Nanotechnology is having a large impact in very different scientific fields and the use of nanotechnology-based materials is not just limited to research laboratories, but has already been applied in several industrial sectors and into real products as disparate as medical diagnostic tools, drug delivery systems, cosmetics, and consumer products.

In particular, engineered nanoparticles (ENPs) are used in different applications such as cosmetics, food and medicine and currently more than 600 products containing nanomaterials are already on the market[1,2,3]. At the same time there is a growing public concern about the safety of ENPs since it has been demonstrated that those intended for industrial and medical applications could cause adverse effects in mammalians or aquatic organisms by specific mechanisms depending on their physical chemical properties[4]. However, the interaction of nanomaterials with complex matrices is far to be understood. In fact, although it is now increasingly accepted that the surface of nanoparticles in a biological environment is modified by the so called “protein corona”[5,6], the importance of the detailed structure of the adsorbed protein-solution interfaces is still not much addressed in the nanotoxicology literature[7] .

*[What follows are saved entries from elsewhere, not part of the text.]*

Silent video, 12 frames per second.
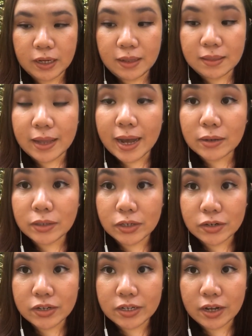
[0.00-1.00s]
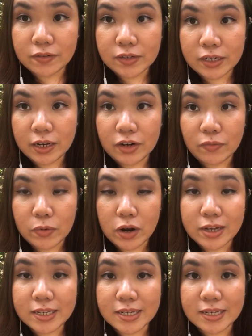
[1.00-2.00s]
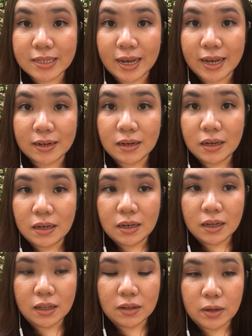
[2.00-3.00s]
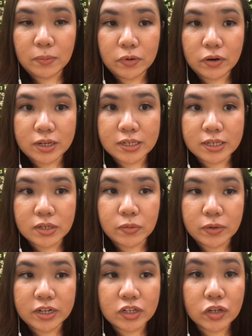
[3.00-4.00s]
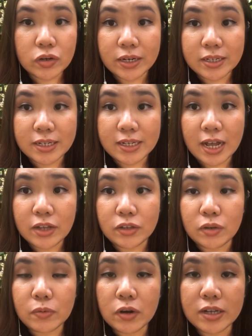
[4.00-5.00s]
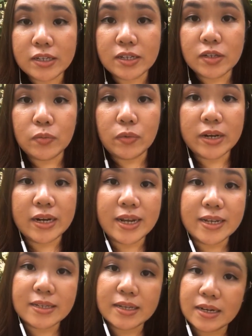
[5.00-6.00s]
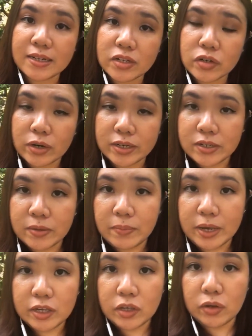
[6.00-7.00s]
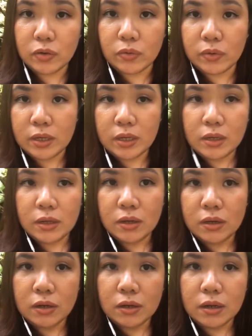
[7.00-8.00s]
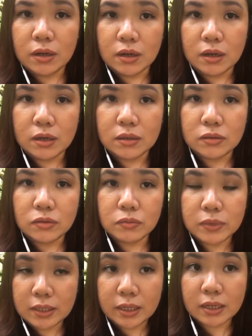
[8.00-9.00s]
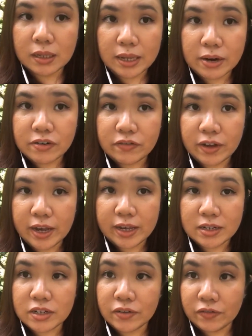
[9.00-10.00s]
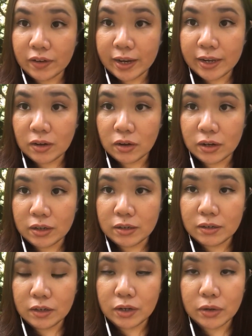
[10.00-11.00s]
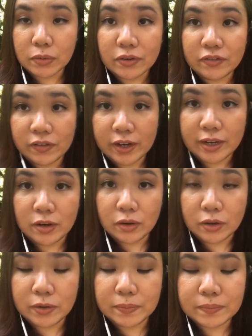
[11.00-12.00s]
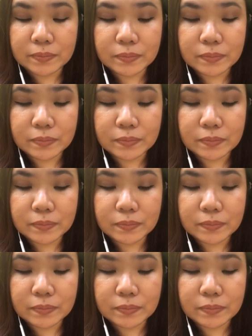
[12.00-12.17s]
allowed yourself to kind of process that, process what it's trying to tell you, process what it is that it's trying to make you really clarify and define on, refine on,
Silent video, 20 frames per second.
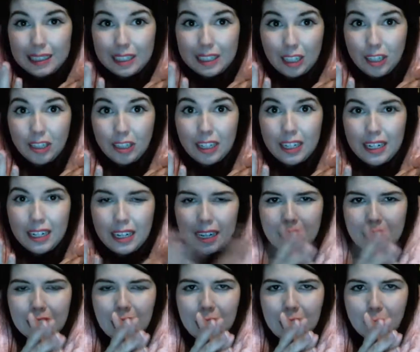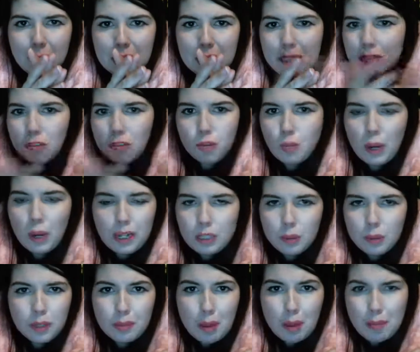sorry, I was way
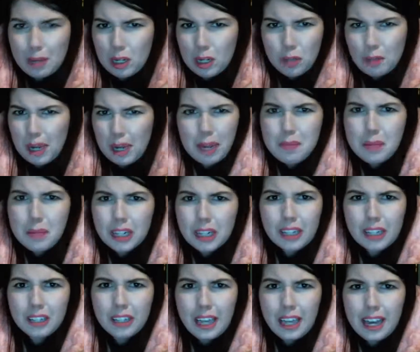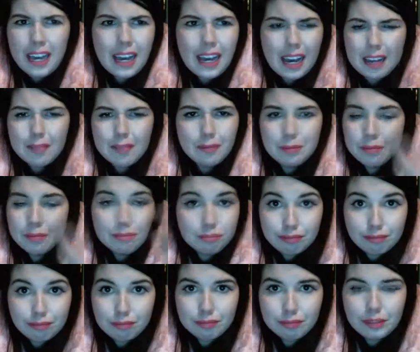too into my Peter Pan book. Okay, I'm
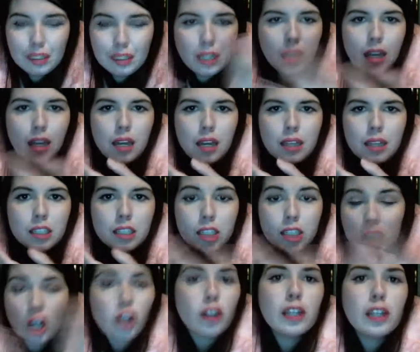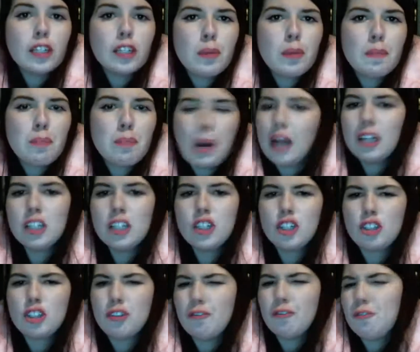sorry to be
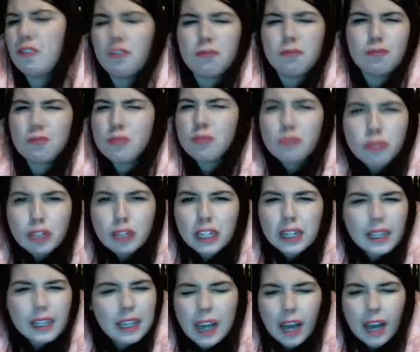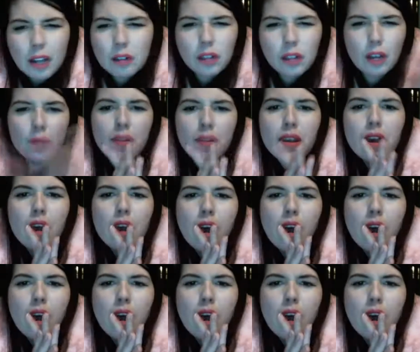punished for reading. I don't know.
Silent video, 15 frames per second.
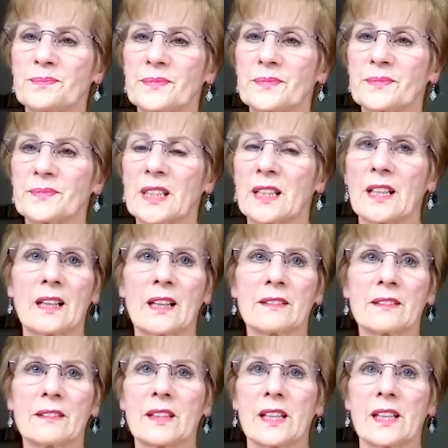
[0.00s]
and I
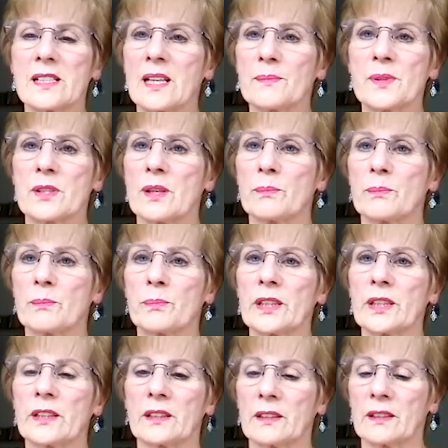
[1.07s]
think it's absolutely
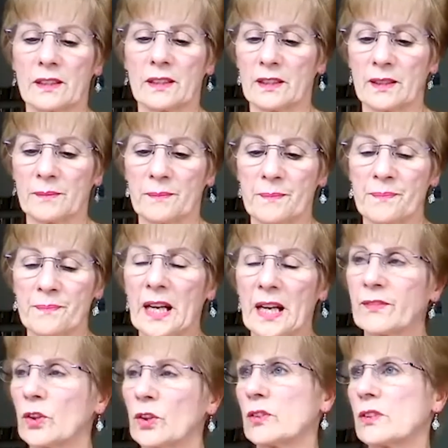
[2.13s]
brilliant. I've
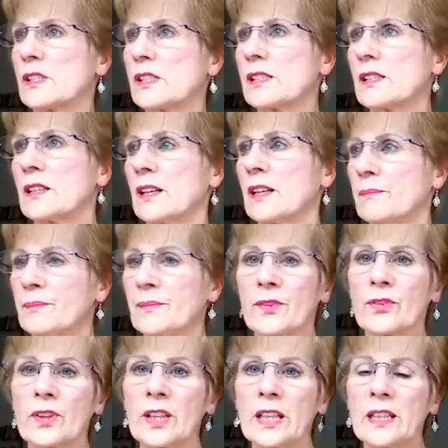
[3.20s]
got
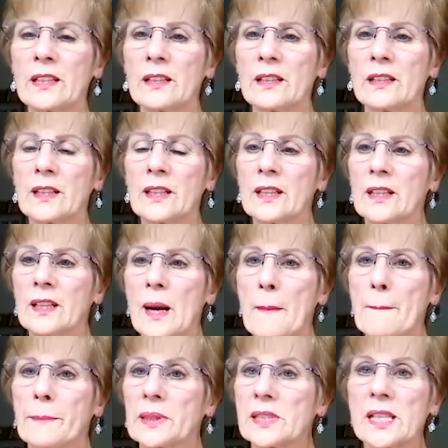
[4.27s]
3
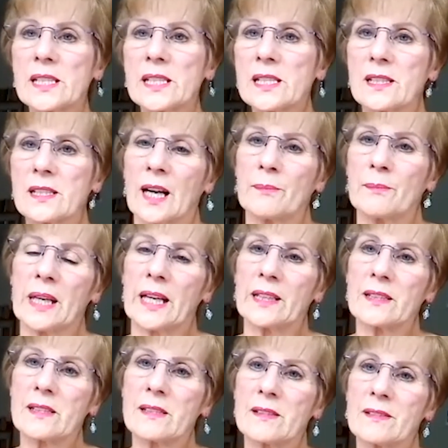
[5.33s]
buddies that I
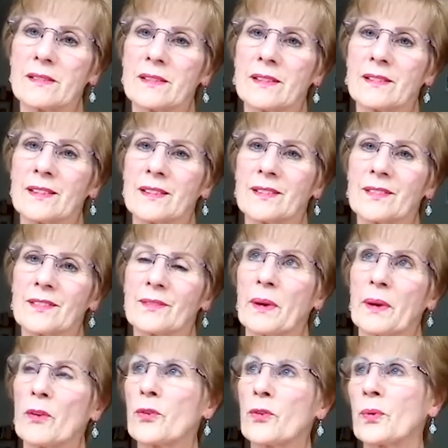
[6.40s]
met
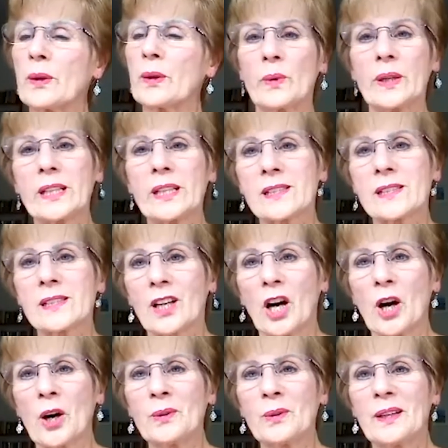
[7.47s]
about 3 weeks
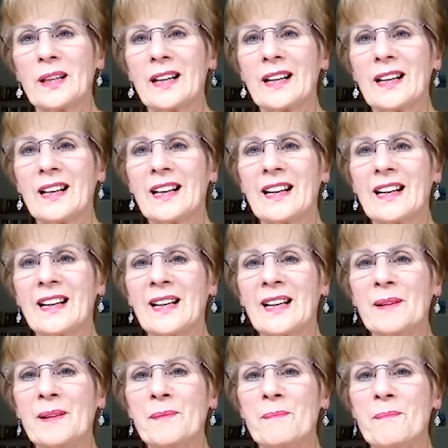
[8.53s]
ago,
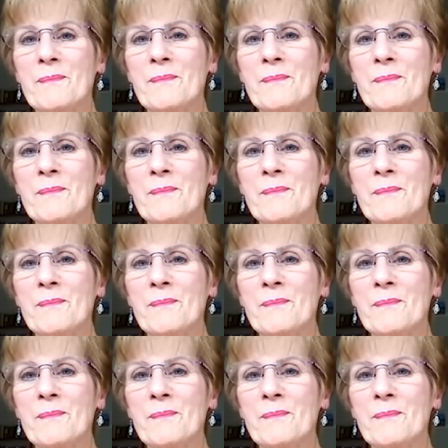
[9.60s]
and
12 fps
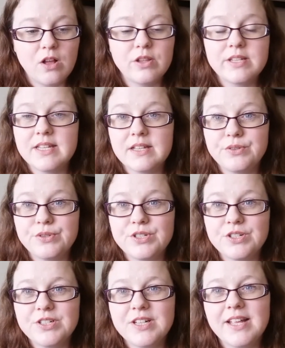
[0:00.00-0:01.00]
all the singles
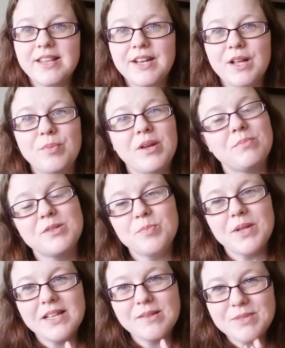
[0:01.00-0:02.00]
done, and then I'll be able to
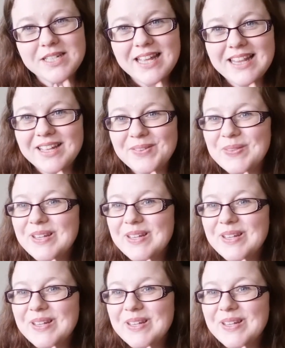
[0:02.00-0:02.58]
apply them together.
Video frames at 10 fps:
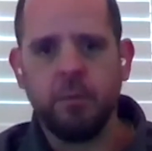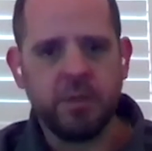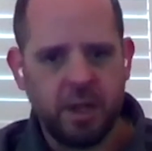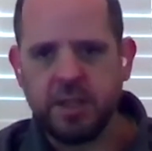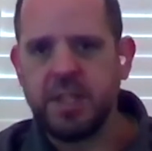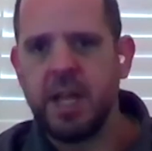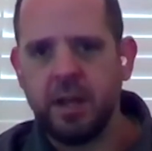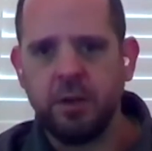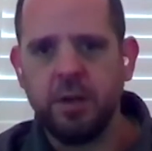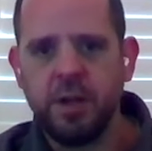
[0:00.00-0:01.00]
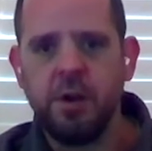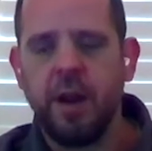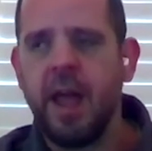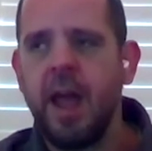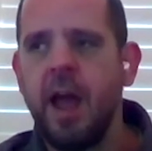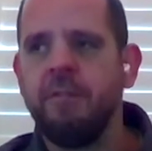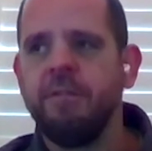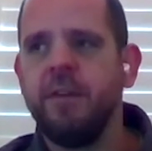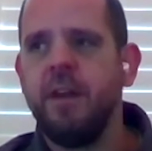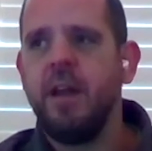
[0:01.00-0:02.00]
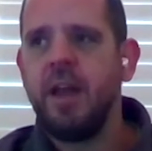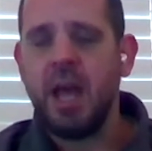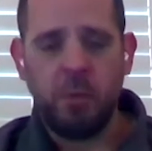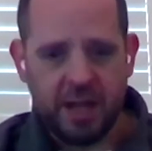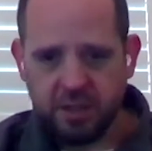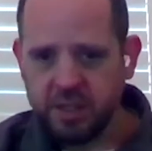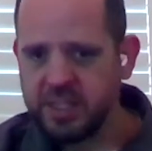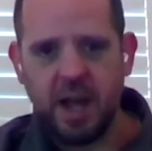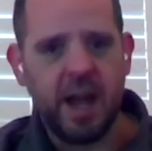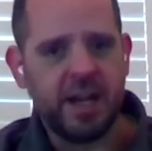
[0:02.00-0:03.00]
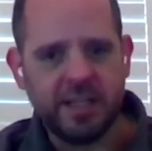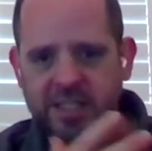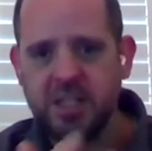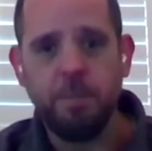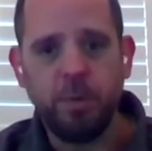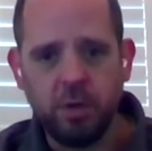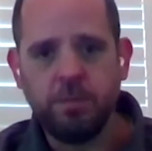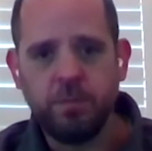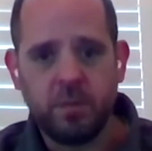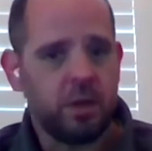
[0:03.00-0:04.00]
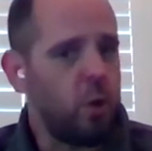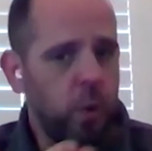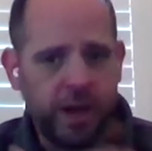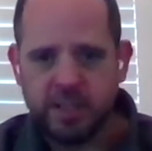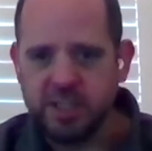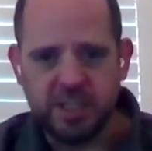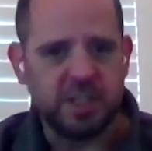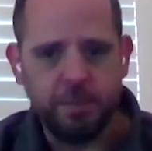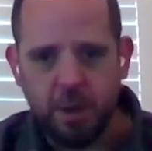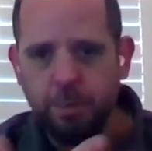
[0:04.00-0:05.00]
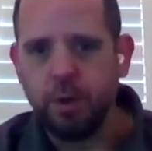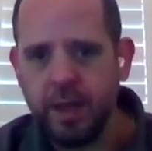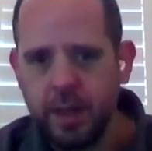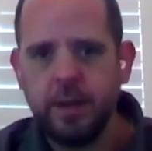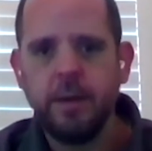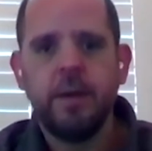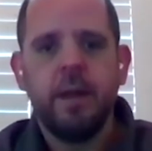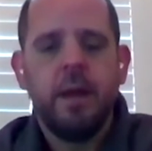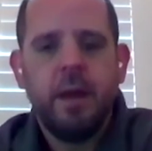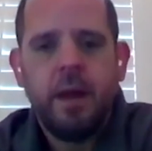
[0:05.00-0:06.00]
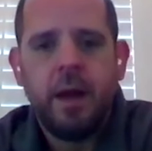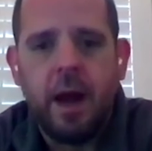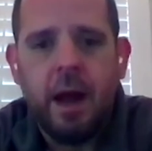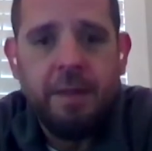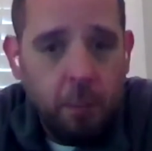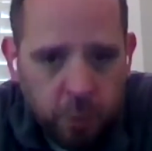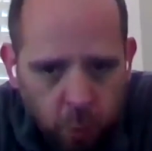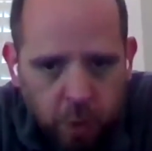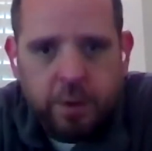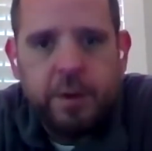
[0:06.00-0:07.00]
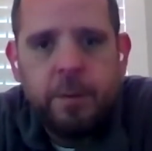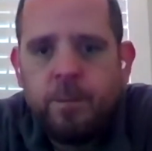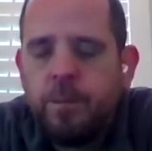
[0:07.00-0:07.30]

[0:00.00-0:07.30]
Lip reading: It was going to take a good 1.5 years, and we had to design a simple, quick system to put in that would work.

In this work, we report the use of Circular Dichroism (CD) and Synchrotron Radiation Circular Dichroism (SRCD) to detect changes in the secondary structure and stability of different classes of proteins interacting with nanoparticles. In particular, we show that by using the SRCD we can detect structural changes of proteins in the nanomolar concentration range when they form protein-nanoparticle complexes[8]. Furthermore, the adsorption of protein on NP modifies their melting point in a composition and size dependent manner, indicating once more that the protein corona formation is strongly depending on the nanoparticles physico-chemical properties. For instance, while the presence of Au NPs do not influence the thermal unfolding process of human serum albumin (HSA), a significant decrease of the HSA melting temperature (about 6ºC) is observed in presence of Ag NPs.

[1] R.A: Petros, J. M. DeSimone, Nature Rev., 9, (2010), 616.

[2] G.J. Noynek et al., Crit. Rev. Toxicol., 37, (2007), 251.

[3] N. Sozer, J.L. Kokini, Trends in Biotechnol., 27(2), (2009), 82.

[4] G. Obersdorter et al., Env. Health Persp. 113, (2005), 823

[5] I. Lynch, K. A. Dawson, Nanotoday, 3(1-2), (2008), 40

[6] M.P. Monopoli et al., J. Am. Chem Soc., 133, (2011), 2525

[7] P. Sabatino at al., J. Coll Interface Sci., 314, (2007), 389

[8] S. Laera et al., Nano Lett.11, (2011), 4480.